O vegetal é uma análise em ato, uma dialética original no espaço. Progressão por
divisão do ato precedente. A expressão dos animais é oral, ou mimetizada por gestos
que apagam uns aos outros. A expressão dos vegetais é escrita, uma vez por todas.
Não há como voltar atrás, arrependimentos e emendas não são possíveis: para se
corrigir, é preciso acrescentar. Corrigir um texto escrito, e lançado, por apêndices, e
assim por diante.
Pensar a temporalidade do vegetal obriga a pensar que o tempo vegetal é pura duração
(durée) na mesma medida em que é movimento. O vegetal se move na mesma medida
em que vive e cresce. O movimento é a própria vida, do crescimento. Desde o
momento em que o grão se abre (explode) até a queda do fruto, o vegetal se moveu e
viveu no tempo. Em alguns casos, esse tempo se mede em semanas ou meses (em
flores sazonais). Em outros, em séculos (1800 anos, no caso de uma sequoia). À
medida que cresce e se movimenta, o vegetal se transforma e se complexifica, das
samambaias às orquídeas.
Não se trata apenas de lutar para proteger as florestas e as árvores, embora isso seja
necessário (como fez Julia Butterfly Hill, que viveu no topo de uma sequoia de 1500
anos por 783 dias, para protegê-la do abate; assim como fez Chico Mendes). Trata-se
de mudar nossa atitude diante de outras formas de vida, para saber viver em conjunto,
“vivre ensemble”, “living together”, como propôs Derrida numa conferência na UC
Santa Barbara (2003). “Vivre ensemble” não significa abrir mão das diferenças, nem
da diferença ontológica, nem da diferença em relação ao outro. Significa, mais do que
esquecer-se da diferença, superar a indiferença.

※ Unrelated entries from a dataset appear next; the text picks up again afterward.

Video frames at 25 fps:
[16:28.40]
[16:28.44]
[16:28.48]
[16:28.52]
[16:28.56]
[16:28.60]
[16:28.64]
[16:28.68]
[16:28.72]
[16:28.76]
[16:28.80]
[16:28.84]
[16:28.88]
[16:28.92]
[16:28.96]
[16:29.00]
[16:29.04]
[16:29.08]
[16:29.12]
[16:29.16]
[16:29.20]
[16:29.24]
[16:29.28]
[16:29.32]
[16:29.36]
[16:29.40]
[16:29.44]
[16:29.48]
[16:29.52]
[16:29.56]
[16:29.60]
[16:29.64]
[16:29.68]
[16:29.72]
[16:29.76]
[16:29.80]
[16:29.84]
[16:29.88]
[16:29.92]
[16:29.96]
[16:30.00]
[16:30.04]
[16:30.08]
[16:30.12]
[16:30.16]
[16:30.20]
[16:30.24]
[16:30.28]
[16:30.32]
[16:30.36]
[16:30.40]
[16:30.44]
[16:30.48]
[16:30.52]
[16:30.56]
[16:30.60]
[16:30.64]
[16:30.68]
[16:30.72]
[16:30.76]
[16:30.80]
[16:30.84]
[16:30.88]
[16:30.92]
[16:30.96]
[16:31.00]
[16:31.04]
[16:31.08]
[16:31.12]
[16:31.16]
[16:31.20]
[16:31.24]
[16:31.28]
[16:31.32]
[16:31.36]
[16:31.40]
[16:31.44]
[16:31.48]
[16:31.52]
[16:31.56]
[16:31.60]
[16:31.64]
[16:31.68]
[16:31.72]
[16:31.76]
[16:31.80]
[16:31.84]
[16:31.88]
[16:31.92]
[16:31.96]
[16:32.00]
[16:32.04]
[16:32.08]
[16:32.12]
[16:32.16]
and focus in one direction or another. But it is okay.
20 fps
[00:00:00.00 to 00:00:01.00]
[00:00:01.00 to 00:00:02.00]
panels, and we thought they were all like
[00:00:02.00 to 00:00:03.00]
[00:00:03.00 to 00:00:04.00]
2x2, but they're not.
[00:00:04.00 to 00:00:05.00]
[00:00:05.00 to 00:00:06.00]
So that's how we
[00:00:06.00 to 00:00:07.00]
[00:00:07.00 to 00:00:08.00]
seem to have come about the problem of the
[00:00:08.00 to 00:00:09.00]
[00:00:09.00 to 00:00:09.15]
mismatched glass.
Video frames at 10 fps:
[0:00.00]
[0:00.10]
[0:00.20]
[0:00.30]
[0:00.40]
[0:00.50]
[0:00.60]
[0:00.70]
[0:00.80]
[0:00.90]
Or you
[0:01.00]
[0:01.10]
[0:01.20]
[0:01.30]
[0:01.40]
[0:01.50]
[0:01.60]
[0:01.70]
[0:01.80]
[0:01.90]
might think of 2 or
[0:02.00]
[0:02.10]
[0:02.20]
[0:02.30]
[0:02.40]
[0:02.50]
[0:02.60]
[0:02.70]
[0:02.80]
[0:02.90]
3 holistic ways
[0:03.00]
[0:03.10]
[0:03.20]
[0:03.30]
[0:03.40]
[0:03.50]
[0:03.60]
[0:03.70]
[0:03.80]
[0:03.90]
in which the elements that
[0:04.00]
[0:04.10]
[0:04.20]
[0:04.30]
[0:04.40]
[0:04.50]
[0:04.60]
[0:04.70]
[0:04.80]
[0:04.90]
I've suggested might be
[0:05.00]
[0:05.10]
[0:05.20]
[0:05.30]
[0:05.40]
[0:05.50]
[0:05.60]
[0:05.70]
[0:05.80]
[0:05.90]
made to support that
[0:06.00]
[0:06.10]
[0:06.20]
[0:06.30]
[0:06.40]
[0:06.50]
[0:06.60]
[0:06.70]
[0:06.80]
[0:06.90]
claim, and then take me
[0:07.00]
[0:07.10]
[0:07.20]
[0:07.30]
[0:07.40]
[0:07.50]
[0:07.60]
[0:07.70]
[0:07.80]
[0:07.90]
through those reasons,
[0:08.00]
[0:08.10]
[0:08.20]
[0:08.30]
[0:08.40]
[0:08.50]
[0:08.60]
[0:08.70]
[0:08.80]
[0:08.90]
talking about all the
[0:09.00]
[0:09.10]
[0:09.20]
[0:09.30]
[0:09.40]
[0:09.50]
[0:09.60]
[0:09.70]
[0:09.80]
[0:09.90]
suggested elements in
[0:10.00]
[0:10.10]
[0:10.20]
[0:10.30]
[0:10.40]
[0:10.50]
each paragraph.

Para nos liberarmos, liberemos a flor. Mudemos de opinião quanto a ela. Fora desse
invólucro: o conceito em que ela se tornou. Por meio de alguma revolução devolutiva,
devolvamo-la, salva de toda definição, ao que ela é. Mas o quê então? –
Evidentemente isto: um conceptáculo.
Assim, por (a)colher as flores da retórica, a palavra poética é um saber de cor (par
coeur), como afirma Derrida (“Che cos’è la poesia?”) um saber de coração, que mais
que nunca é necessário, em tempos de violência, intolerância e indiferença. Nesses
tempos em que a humanidade defunta vai preparando seu próprio velório, é bom
lembrarmos de trazer as flores. Esperando que ainda haja flores. E rosas. Pois as
rosas, que tudo sabem, inclusive sobre perder a cabeça, nada perguntam. Assim reza a
rosa de Angelus Silesius, que trago para decorar os 50 anos de desconstrução,
traduzida num desvio de Babel:
Die Ros’ ist ohn warumb,
Ao fim do fim, tenho que admitir que as reflexões que apresentei estão apenas
brotando, crescendo em várias direções, como uma “dialética original no espaço”.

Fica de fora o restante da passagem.